> WHAT YOU SHOULD DO
Set every entry down again, unchanged, picture-free.
DATASET RECORDS below:
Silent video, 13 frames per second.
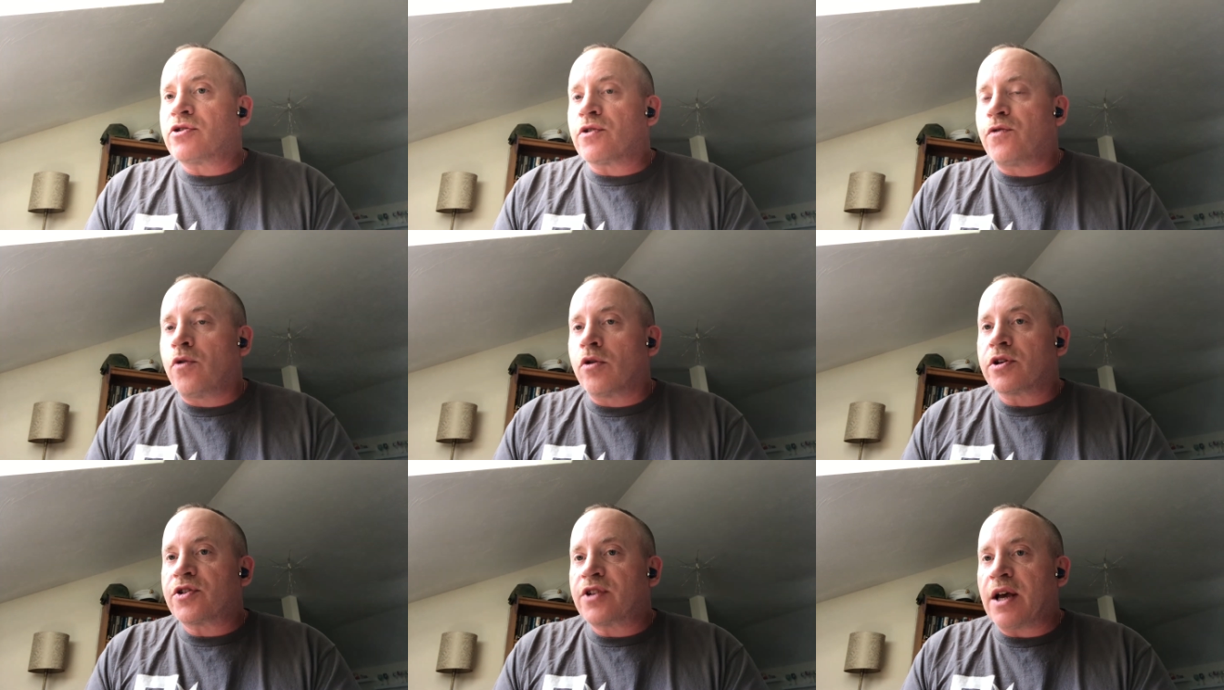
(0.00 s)

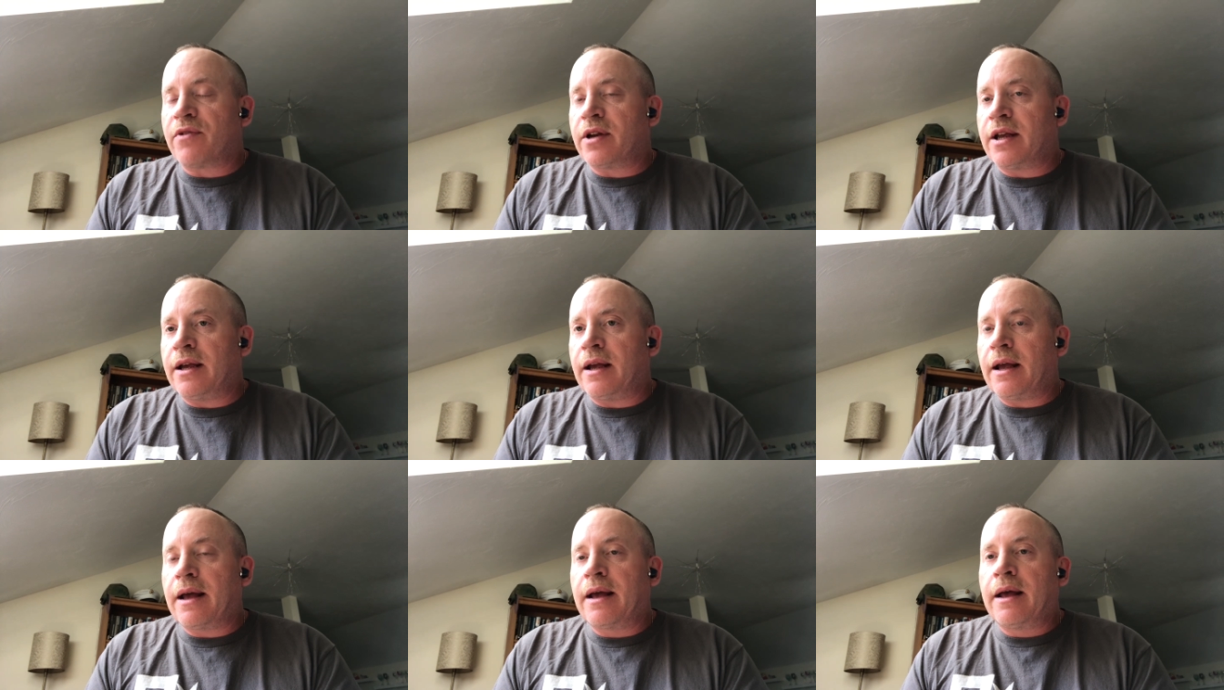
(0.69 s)

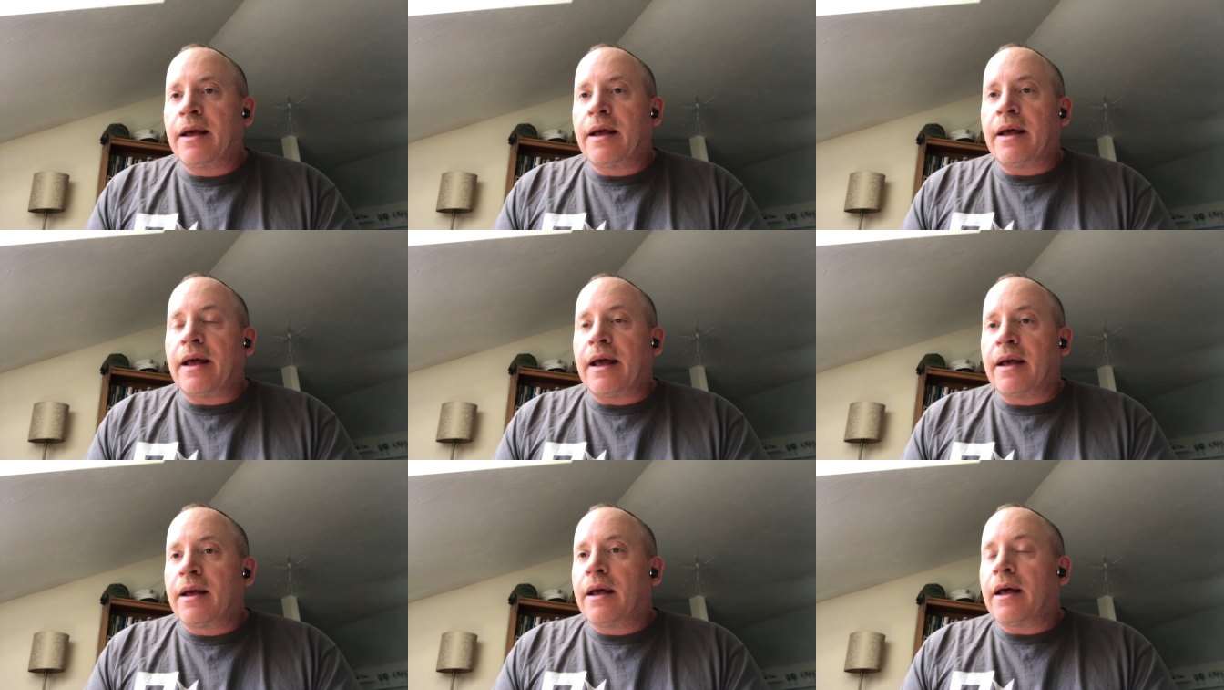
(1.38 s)
470
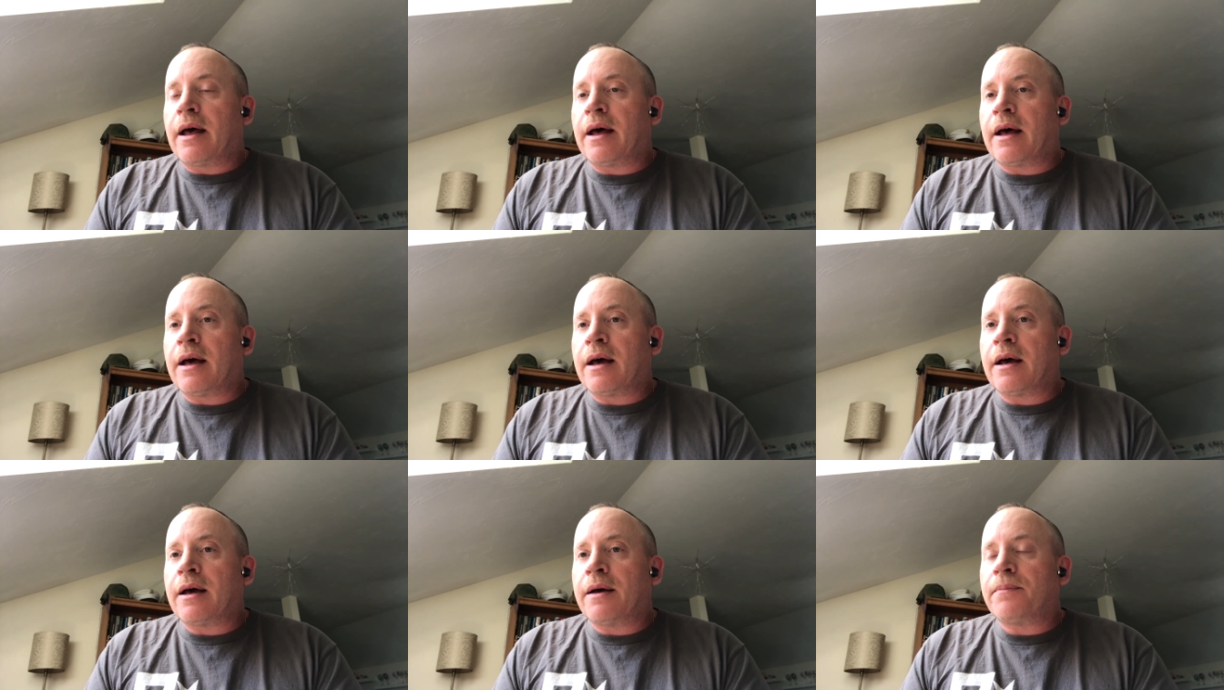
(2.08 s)

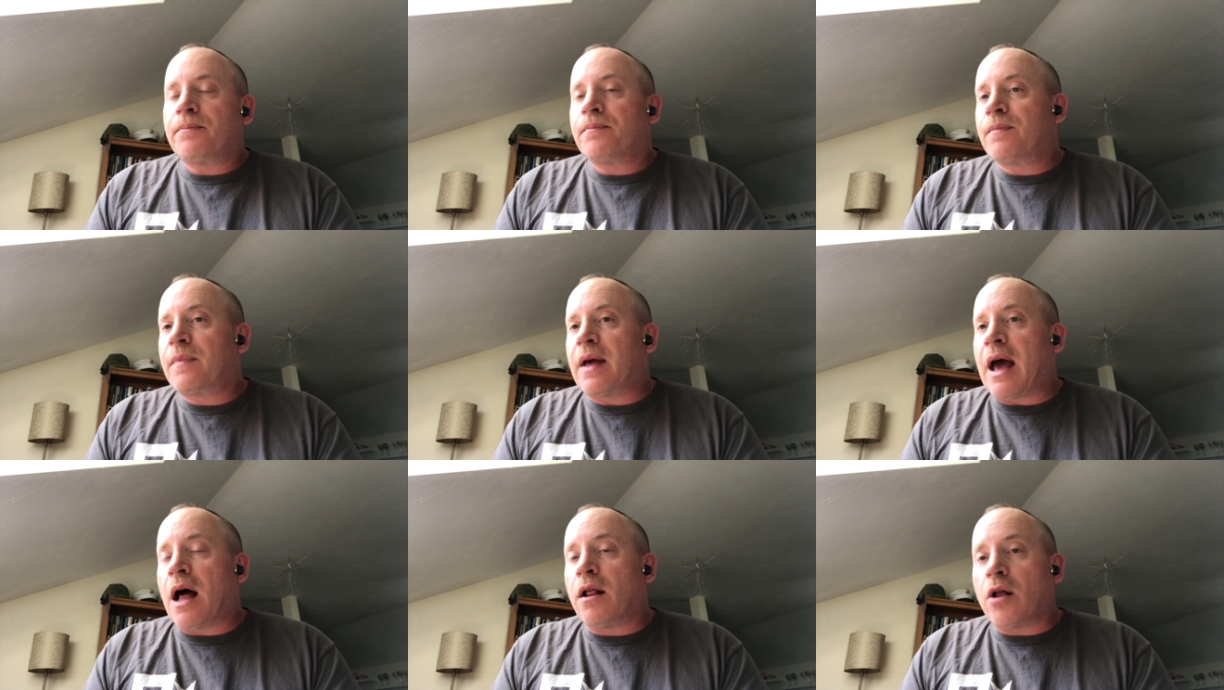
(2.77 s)

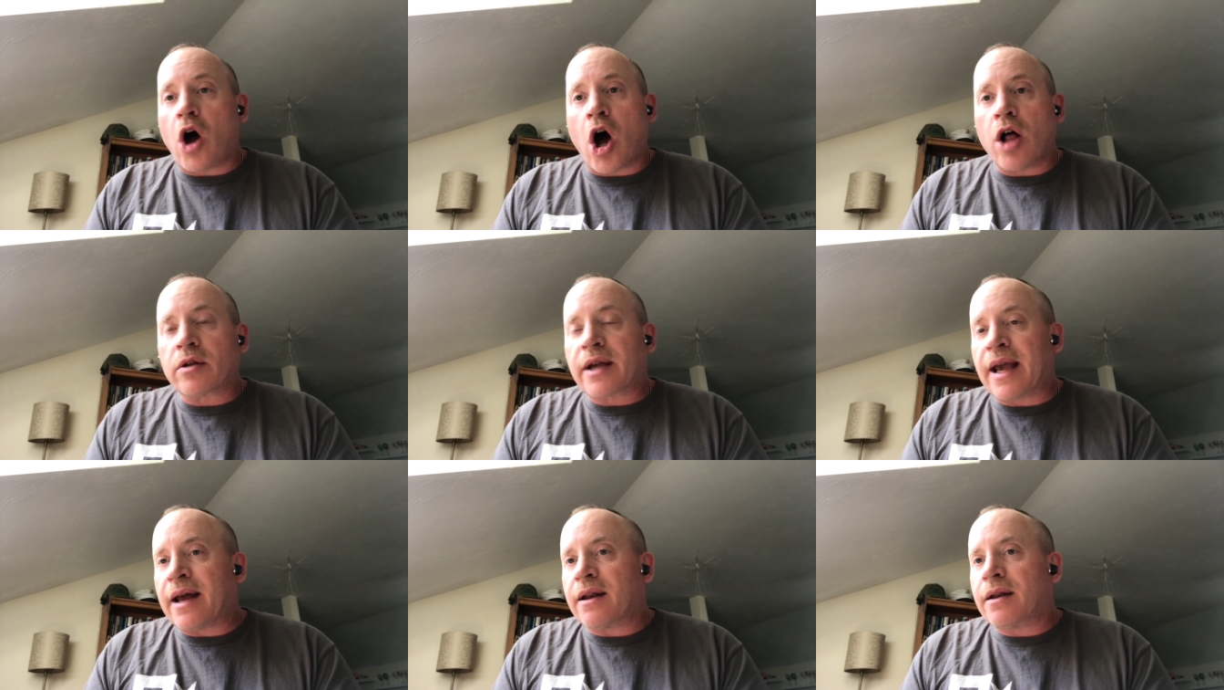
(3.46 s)

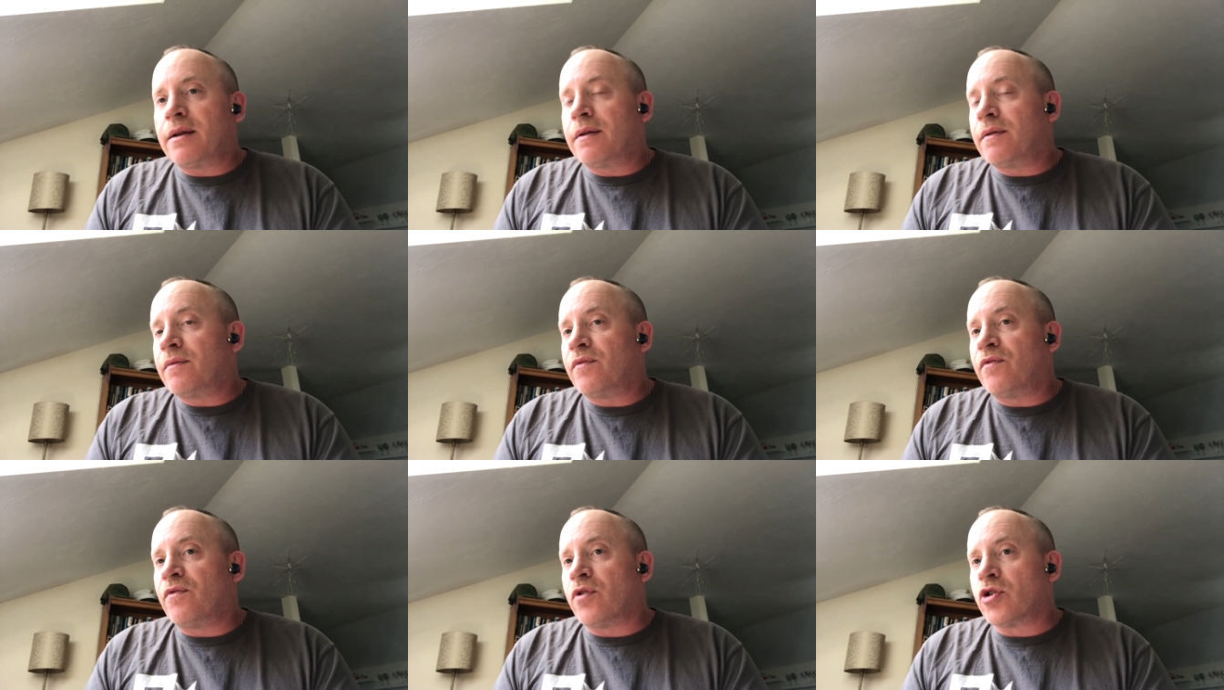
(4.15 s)
Allcat
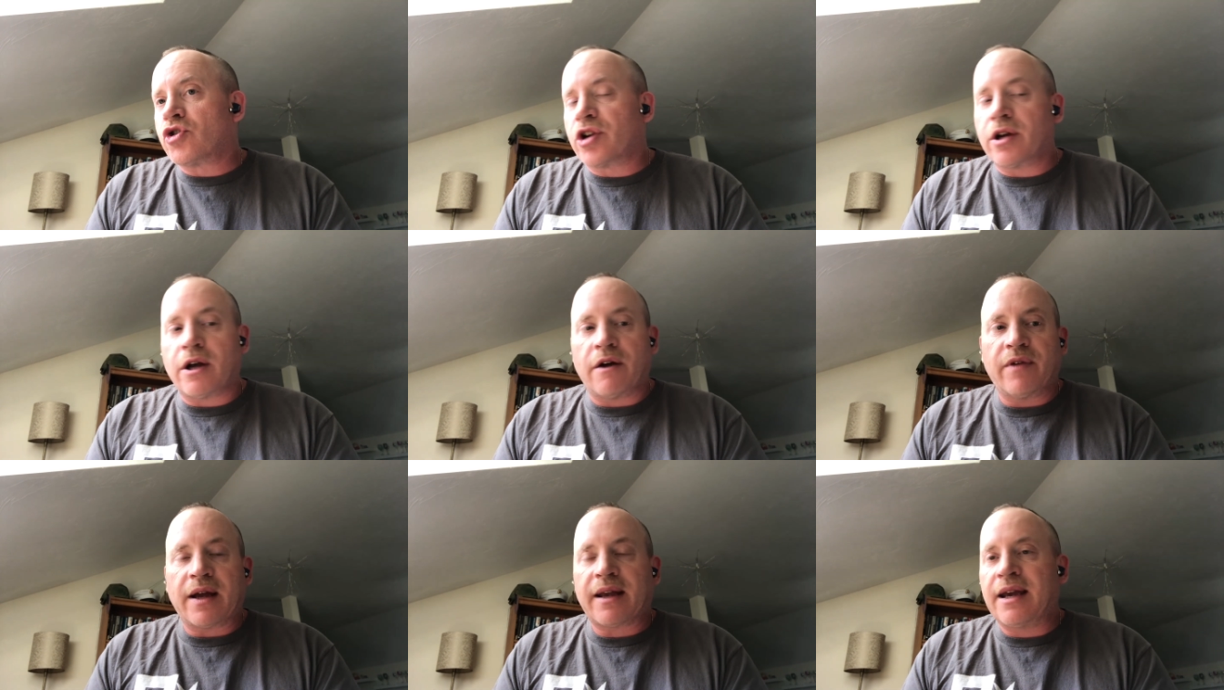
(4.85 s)
version of
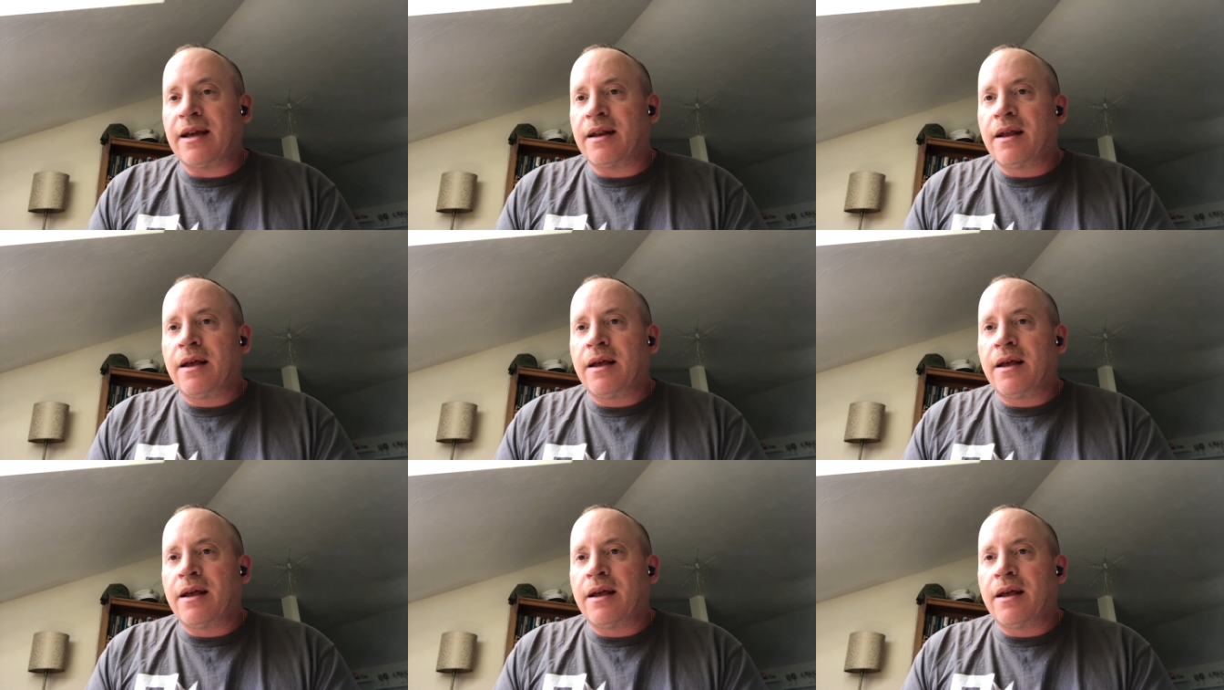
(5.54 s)
that kit.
End of DATASET RECORDS.
> ANSWER TO THIS PROBLEM
Silent video, 13 frames per second.
(0.00 s)

(0.69 s)

(1.38 s)
470
(2.08 s)

(2.77 s)

(3.46 s)

(4.15 s)
Allcat
(4.85 s)
version of
(5.54 s)
that kit.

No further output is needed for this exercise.